>>

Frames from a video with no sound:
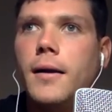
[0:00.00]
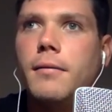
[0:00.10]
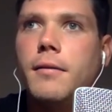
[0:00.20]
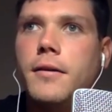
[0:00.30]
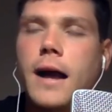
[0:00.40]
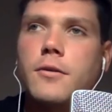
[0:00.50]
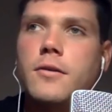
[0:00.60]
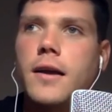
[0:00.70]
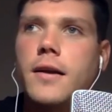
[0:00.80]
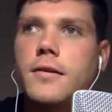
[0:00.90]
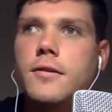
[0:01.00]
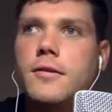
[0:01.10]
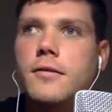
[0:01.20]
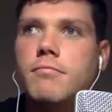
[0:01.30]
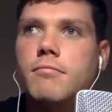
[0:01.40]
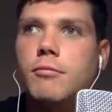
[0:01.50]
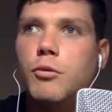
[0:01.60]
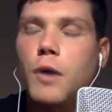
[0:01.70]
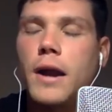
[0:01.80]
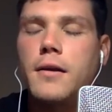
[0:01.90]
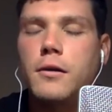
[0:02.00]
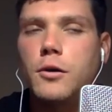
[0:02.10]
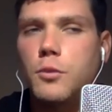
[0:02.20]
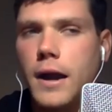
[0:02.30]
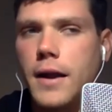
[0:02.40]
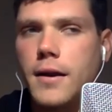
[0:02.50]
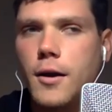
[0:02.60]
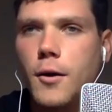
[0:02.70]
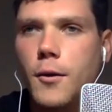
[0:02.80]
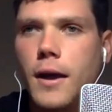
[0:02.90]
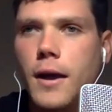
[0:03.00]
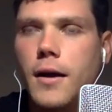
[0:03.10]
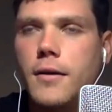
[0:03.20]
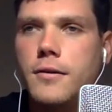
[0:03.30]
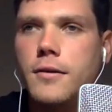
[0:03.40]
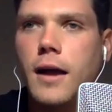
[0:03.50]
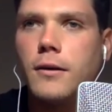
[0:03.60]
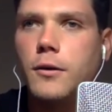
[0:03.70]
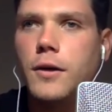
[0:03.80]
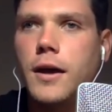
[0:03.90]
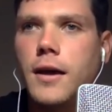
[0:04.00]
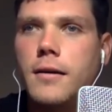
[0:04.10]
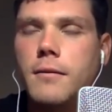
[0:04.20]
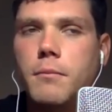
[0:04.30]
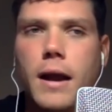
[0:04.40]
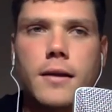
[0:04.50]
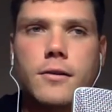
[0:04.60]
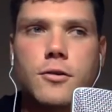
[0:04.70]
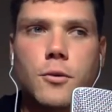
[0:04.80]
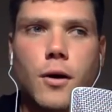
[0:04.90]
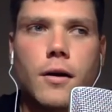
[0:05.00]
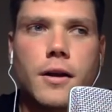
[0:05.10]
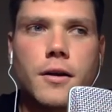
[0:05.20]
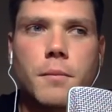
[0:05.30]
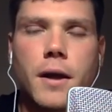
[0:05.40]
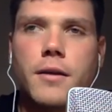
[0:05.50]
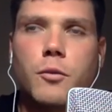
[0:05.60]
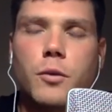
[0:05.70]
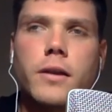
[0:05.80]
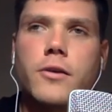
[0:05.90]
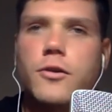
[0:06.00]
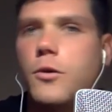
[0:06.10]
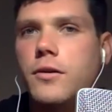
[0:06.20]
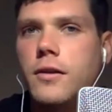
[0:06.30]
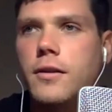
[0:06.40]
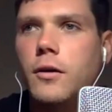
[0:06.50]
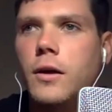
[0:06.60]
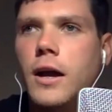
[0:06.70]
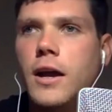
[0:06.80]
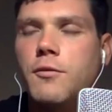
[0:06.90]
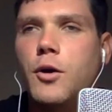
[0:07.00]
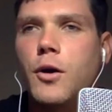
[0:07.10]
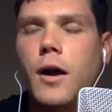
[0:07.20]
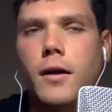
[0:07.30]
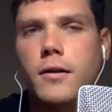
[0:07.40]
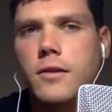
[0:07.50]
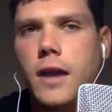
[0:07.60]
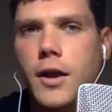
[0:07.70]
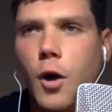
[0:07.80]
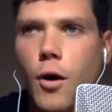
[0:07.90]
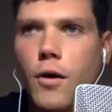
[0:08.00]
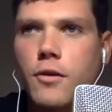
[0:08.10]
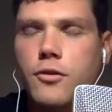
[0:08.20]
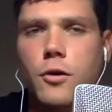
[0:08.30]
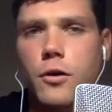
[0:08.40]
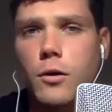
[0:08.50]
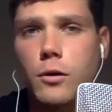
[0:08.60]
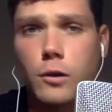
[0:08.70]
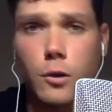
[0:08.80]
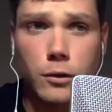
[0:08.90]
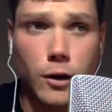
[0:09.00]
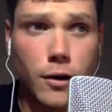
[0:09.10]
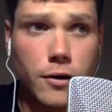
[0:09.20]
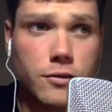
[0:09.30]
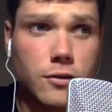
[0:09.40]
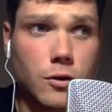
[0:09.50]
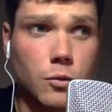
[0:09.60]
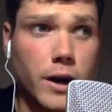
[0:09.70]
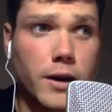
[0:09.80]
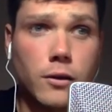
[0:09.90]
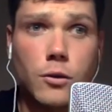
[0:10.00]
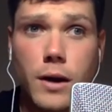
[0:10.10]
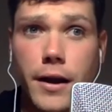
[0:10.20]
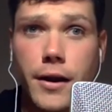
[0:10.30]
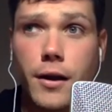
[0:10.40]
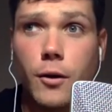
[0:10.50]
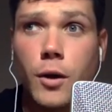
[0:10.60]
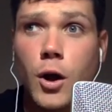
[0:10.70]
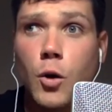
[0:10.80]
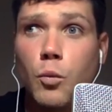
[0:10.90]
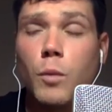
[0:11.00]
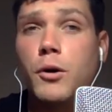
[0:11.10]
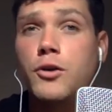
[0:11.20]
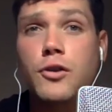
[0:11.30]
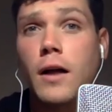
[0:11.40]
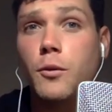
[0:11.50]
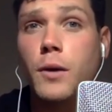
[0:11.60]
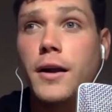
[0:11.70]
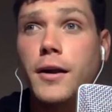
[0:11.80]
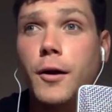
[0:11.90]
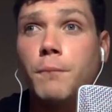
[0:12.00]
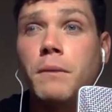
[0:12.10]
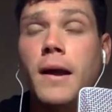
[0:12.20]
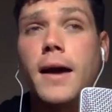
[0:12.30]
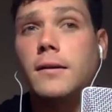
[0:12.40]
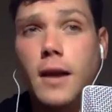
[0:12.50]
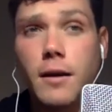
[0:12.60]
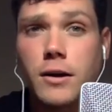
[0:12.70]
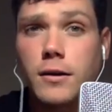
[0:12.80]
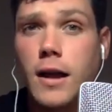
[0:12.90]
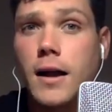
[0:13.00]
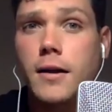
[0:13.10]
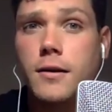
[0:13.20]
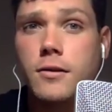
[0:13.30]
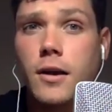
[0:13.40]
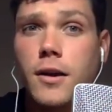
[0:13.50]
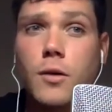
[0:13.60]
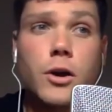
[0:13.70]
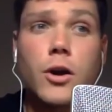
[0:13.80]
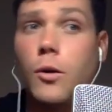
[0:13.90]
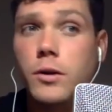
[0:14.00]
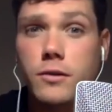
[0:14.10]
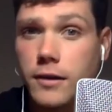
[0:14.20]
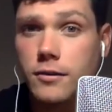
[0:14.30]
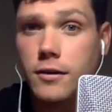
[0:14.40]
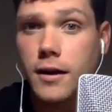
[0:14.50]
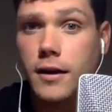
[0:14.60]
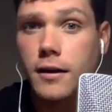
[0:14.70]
the downside is regular radio is not looking at bands who are independent. What they do is that if you're an unsigned artist or you're a local artist, regular radio will put you on the radio at 11 o'clock on a Sunday when no one's listening.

<<

_Exercise goal:_ Each line above is to be transcribed exactly, though its pictures are not.

_Answer below:_
Frames from a video with no sound:
[0:00.00]
[0:00.10]
[0:00.20]
[0:00.30]
[0:00.40]
[0:00.50]
[0:00.60]
[0:00.70]
[0:00.80]
[0:00.90]
[0:01.00]
[0:01.10]
[0:01.20]
[0:01.30]
[0:01.40]
[0:01.50]
[0:01.60]
[0:01.70]
[0:01.80]
[0:01.90]
[0:02.00]
[0:02.10]
[0:02.20]
[0:02.30]
[0:02.40]
[0:02.50]
[0:02.60]
[0:02.70]
[0:02.80]
[0:02.90]
[0:03.00]
[0:03.10]
[0:03.20]
[0:03.30]
[0:03.40]
[0:03.50]
[0:03.60]
[0:03.70]
[0:03.80]
[0:03.90]
[0:04.00]
[0:04.10]
[0:04.20]
[0:04.30]
[0:04.40]
[0:04.50]
[0:04.60]
[0:04.70]
[0:04.80]
[0:04.90]
[0:05.00]
[0:05.10]
[0:05.20]
[0:05.30]
[0:05.40]
[0:05.50]
[0:05.60]
[0:05.70]
[0:05.80]
[0:05.90]
[0:06.00]
[0:06.10]
[0:06.20]
[0:06.30]
[0:06.40]
[0:06.50]
[0:06.60]
[0:06.70]
[0:06.80]
[0:06.90]
[0:07.00]
[0:07.10]
[0:07.20]
[0:07.30]
[0:07.40]
[0:07.50]
[0:07.60]
[0:07.70]
[0:07.80]
[0:07.90]
[0:08.00]
[0:08.10]
[0:08.20]
[0:08.30]
[0:08.40]
[0:08.50]
[0:08.60]
[0:08.70]
[0:08.80]
[0:08.90]
[0:09.00]
[0:09.10]
[0:09.20]
[0:09.30]
[0:09.40]
[0:09.50]
[0:09.60]
[0:09.70]
[0:09.80]
[0:09.90]
[0:10.00]
[0:10.10]
[0:10.20]
[0:10.30]
[0:10.40]
[0:10.50]
[0:10.60]
[0:10.70]
[0:10.80]
[0:10.90]
[0:11.00]
[0:11.10]
[0:11.20]
[0:11.30]
[0:11.40]
[0:11.50]
[0:11.60]
[0:11.70]
[0:11.80]
[0:11.90]
[0:12.00]
[0:12.10]
[0:12.20]
[0:12.30]
[0:12.40]
[0:12.50]
[0:12.60]
[0:12.70]
[0:12.80]
[0:12.90]
[0:13.00]
[0:13.10]
[0:13.20]
[0:13.30]
[0:13.40]
[0:13.50]
[0:13.60]
[0:13.70]
[0:13.80]
[0:13.90]
[0:14.00]
[0:14.10]
[0:14.20]
[0:14.30]
[0:14.40]
[0:14.50]
[0:14.60]
[0:14.70]
the downside is regular radio is not looking at bands who are independent. What they do is that if you're an unsigned artist or you're a local artist, regular radio will put you on the radio at 11 o'clock on a Sunday when no one's listening.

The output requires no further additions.